When I look at Caravaggio's The Taking of Christ I am influenced by my Catholic childhood and all cultural baggage (and guilt of course!) that goes with it. What does it change to see this picture as the arrest of a mere revolutionary, a Nazarene Che Guevara?

Anyway the concert was pretty damn good and Les Violons du Roy played to their usual high standard. The four masses are quite different from each other and for me the Mass in G Major (BWV 236) was the highpoint: a beautiful Kyrie to begin with that allowed the choir to show great subtlety and precision, and then the Agnus Dei was a quite breathtaking duet of a combination I'd never heard before: a soprano (Shannon Mercer) and a counter-tenor (Robin Blaze). I'm normally not that keen on counter-tenors but Blaze has a ridiculously pure voice; it inter-wove with Mercer's to heart-aching effect.


Thursday, 27 December 2012

Notre-Dame-de-Grâce sous la neige

We're going outside and may be some time...










Thursday, 29 November 2012

Any light in the gloom over Ireland?


Late afternoon on Kippure, Wicklow, November 26th 2012.

I took this photo with the crappy camera on my BlackBerry Bold and for some reason it turned out quite well.

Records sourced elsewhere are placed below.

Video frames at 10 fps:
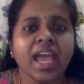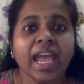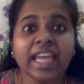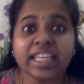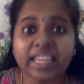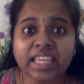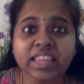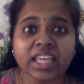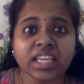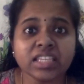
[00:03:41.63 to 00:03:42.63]
and he
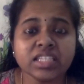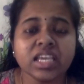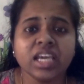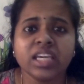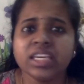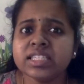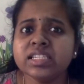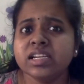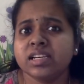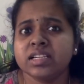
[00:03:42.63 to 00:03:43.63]
thinks his
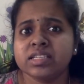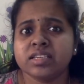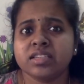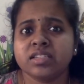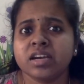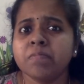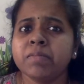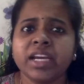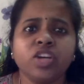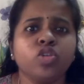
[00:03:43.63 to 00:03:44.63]
little sister
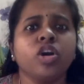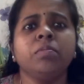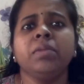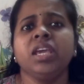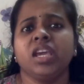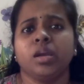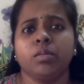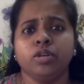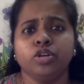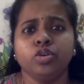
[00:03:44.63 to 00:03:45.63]
might not be
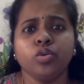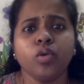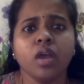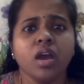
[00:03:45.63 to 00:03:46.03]
able to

Tuesday, 25 September 2012

Michel Rivard à Dix30

We, my partner-in-life and I, made a trek to the southern suburbs last weekend to see Michel Rivard at Dix30. He's a major figure in Quebec contemporary music, nowadays as a singer-songwriter, but back in the day as a founding member of Beau Dommage. He gave an excellent show, covering a lot of his back catalogue with humorous introductions, and a really tight band that has obviously worked with him for years.

I thought the audience looked quite middle-aged to be at such a show, but my parter-in-life pointed out that I fitted in very well. Quite true I suppose, except that I was the only person in the audience who didn't know the words to his most famous song, "La complainte du phoque en Alaska". I think every Francophone Quebecker knows it off by heart so I'm going to have to get the chorus down at least.

Ça vaut pas la peine
De laisser ceux qu'on aime
Pour aller faire tourner
Des ballons sur son nez
Ça fait rire les enfants
Ça dure jamais longtemps
Ça fait plus rire personne
Quand les enfants sont grands


The good (middle-aged!) people of Brossard appeared to enjoy the concert very much, though they seemed disturbingly sober: the bars in Dix30 were doing little or no business. In fact we were able to get our drinks without having to elbow our way through a crowd or reach in over the bar and roar at a barman for a nanosecond of his attention. You'd be very thirsty at a concert in Dublin if you were that polite!